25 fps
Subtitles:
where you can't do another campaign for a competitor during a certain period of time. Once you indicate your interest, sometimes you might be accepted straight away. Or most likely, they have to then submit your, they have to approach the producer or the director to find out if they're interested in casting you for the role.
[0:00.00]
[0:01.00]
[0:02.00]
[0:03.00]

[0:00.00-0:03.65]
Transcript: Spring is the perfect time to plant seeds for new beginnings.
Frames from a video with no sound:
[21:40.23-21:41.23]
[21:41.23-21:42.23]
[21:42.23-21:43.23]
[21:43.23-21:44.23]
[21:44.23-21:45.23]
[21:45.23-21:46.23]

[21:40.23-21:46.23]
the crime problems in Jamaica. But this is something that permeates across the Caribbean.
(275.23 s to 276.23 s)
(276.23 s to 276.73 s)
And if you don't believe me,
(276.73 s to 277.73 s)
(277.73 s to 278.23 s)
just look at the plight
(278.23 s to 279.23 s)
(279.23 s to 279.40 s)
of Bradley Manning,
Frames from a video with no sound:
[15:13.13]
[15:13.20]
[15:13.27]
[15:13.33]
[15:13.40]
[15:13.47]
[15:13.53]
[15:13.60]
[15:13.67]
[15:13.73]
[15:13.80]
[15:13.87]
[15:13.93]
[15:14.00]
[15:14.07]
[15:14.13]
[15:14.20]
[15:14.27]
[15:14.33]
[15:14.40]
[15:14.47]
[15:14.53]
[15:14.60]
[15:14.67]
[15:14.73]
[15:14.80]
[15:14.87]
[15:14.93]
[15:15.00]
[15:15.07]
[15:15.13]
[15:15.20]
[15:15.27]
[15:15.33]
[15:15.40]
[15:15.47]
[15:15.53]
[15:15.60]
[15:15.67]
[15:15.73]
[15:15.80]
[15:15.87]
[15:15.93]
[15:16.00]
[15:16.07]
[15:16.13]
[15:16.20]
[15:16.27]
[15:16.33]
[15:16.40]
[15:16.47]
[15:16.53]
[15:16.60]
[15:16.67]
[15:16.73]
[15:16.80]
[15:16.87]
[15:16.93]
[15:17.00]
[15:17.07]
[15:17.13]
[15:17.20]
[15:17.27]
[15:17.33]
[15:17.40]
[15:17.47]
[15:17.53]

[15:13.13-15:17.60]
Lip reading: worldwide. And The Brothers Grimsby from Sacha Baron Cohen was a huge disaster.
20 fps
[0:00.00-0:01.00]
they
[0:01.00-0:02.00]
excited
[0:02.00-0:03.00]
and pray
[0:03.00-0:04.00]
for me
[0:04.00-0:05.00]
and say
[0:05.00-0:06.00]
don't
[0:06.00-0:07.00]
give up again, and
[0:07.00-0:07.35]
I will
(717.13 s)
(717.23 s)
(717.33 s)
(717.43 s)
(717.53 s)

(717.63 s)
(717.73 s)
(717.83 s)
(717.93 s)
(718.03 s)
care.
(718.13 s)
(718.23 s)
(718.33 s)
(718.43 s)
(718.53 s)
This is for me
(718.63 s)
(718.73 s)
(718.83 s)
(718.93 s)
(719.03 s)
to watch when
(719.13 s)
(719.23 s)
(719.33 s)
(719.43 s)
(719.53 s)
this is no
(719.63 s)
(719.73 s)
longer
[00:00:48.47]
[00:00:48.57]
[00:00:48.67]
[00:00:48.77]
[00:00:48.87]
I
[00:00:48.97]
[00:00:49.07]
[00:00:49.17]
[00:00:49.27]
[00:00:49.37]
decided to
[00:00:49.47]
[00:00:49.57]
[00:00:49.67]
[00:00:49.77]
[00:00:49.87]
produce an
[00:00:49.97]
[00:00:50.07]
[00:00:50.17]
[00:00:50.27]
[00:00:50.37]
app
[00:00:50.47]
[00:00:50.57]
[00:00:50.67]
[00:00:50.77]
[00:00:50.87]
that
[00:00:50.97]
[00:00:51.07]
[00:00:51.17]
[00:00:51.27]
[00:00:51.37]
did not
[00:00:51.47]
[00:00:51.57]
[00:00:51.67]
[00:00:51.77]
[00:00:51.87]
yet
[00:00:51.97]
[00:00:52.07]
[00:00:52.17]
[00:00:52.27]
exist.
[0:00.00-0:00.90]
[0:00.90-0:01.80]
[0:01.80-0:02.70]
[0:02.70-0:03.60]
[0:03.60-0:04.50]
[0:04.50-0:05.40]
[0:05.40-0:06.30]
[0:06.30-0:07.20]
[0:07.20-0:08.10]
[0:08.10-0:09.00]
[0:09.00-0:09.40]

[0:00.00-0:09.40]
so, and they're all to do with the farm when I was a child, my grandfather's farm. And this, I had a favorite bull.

==*==

- Exercise brief -
Retype every entry above, word for word.

- Task response -
25 fps
Subtitles:
where you can't do another campaign for a competitor during a certain period of time. Once you indicate your interest, sometimes you might be accepted straight away. Or most likely, they have to then submit your, they have to approach the producer or the director to find out if they're interested in casting you for the role.
[0:00.00]
[0:01.00]
[0:02.00]
[0:03.00]

[0:00.00-0:03.65]
Transcript: Spring is the perfect time to plant seeds for new beginnings.
Frames from a video with no sound:
[21:40.23-21:41.23]
[21:41.23-21:42.23]
[21:42.23-21:43.23]
[21:43.23-21:44.23]
[21:44.23-21:45.23]
[21:45.23-21:46.23]

[21:40.23-21:46.23]
the crime problems in Jamaica. But this is something that permeates across the Caribbean.
(275.23 s to 276.23 s)
(276.23 s to 276.73 s)
And if you don't believe me,
(276.73 s to 277.73 s)
(277.73 s to 278.23 s)
just look at the plight
(278.23 s to 279.23 s)
(279.23 s to 279.40 s)
of Bradley Manning,
Frames from a video with no sound:
[15:13.13]
[15:13.20]
[15:13.27]
[15:13.33]
[15:13.40]
[15:13.47]
[15:13.53]
[15:13.60]
[15:13.67]
[15:13.73]
[15:13.80]
[15:13.87]
[15:13.93]
[15:14.00]
[15:14.07]
[15:14.13]
[15:14.20]
[15:14.27]
[15:14.33]
[15:14.40]
[15:14.47]
[15:14.53]
[15:14.60]
[15:14.67]
[15:14.73]
[15:14.80]
[15:14.87]
[15:14.93]
[15:15.00]
[15:15.07]
[15:15.13]
[15:15.20]
[15:15.27]
[15:15.33]
[15:15.40]
[15:15.47]
[15:15.53]
[15:15.60]
[15:15.67]
[15:15.73]
[15:15.80]
[15:15.87]
[15:15.93]
[15:16.00]
[15:16.07]
[15:16.13]
[15:16.20]
[15:16.27]
[15:16.33]
[15:16.40]
[15:16.47]
[15:16.53]
[15:16.60]
[15:16.67]
[15:16.73]
[15:16.80]
[15:16.87]
[15:16.93]
[15:17.00]
[15:17.07]
[15:17.13]
[15:17.20]
[15:17.27]
[15:17.33]
[15:17.40]
[15:17.47]
[15:17.53]

[15:13.13-15:17.60]
Lip reading: worldwide. And The Brothers Grimsby from Sacha Baron Cohen was a huge disaster.
20 fps
[0:00.00-0:01.00]
they
[0:01.00-0:02.00]
excited
[0:02.00-0:03.00]
and pray
[0:03.00-0:04.00]
for me
[0:04.00-0:05.00]
and say
[0:05.00-0:06.00]
don't
[0:06.00-0:07.00]
give up again, and
[0:07.00-0:07.35]
I will
(717.13 s)
(717.23 s)
(717.33 s)
(717.43 s)
(717.53 s)

(717.63 s)
(717.73 s)
(717.83 s)
(717.93 s)
(718.03 s)
care.
(718.13 s)
(718.23 s)
(718.33 s)
(718.43 s)
(718.53 s)
This is for me
(718.63 s)
(718.73 s)
(718.83 s)
(718.93 s)
(719.03 s)
to watch when
(719.13 s)
(719.23 s)
(719.33 s)
(719.43 s)
(719.53 s)
this is no
(719.63 s)
(719.73 s)
longer
[00:00:48.47]
[00:00:48.57]
[00:00:48.67]
[00:00:48.77]
[00:00:48.87]
I
[00:00:48.97]
[00:00:49.07]
[00:00:49.17]
[00:00:49.27]
[00:00:49.37]
decided to
[00:00:49.47]
[00:00:49.57]
[00:00:49.67]
[00:00:49.77]
[00:00:49.87]
produce an
[00:00:49.97]
[00:00:50.07]
[00:00:50.17]
[00:00:50.27]
[00:00:50.37]
app
[00:00:50.47]
[00:00:50.57]
[00:00:50.67]
[00:00:50.77]
[00:00:50.87]
that
[00:00:50.97]
[00:00:51.07]
[00:00:51.17]
[00:00:51.27]
[00:00:51.37]
did not
[00:00:51.47]
[00:00:51.57]
[00:00:51.67]
[00:00:51.77]
[00:00:51.87]
yet
[00:00:51.97]
[00:00:52.07]
[00:00:52.17]
[00:00:52.27]
exist.
[0:00.00-0:00.90]
[0:00.90-0:01.80]
[0:01.80-0:02.70]
[0:02.70-0:03.60]
[0:03.60-0:04.50]
[0:04.50-0:05.40]
[0:05.40-0:06.30]
[0:06.30-0:07.20]
[0:07.20-0:08.10]
[0:08.10-0:09.00]
[0:09.00-0:09.40]

[0:00.00-0:09.40]
so, and they're all to do with the farm when I was a child, my grandfather's farm. And this, I had a favorite bull.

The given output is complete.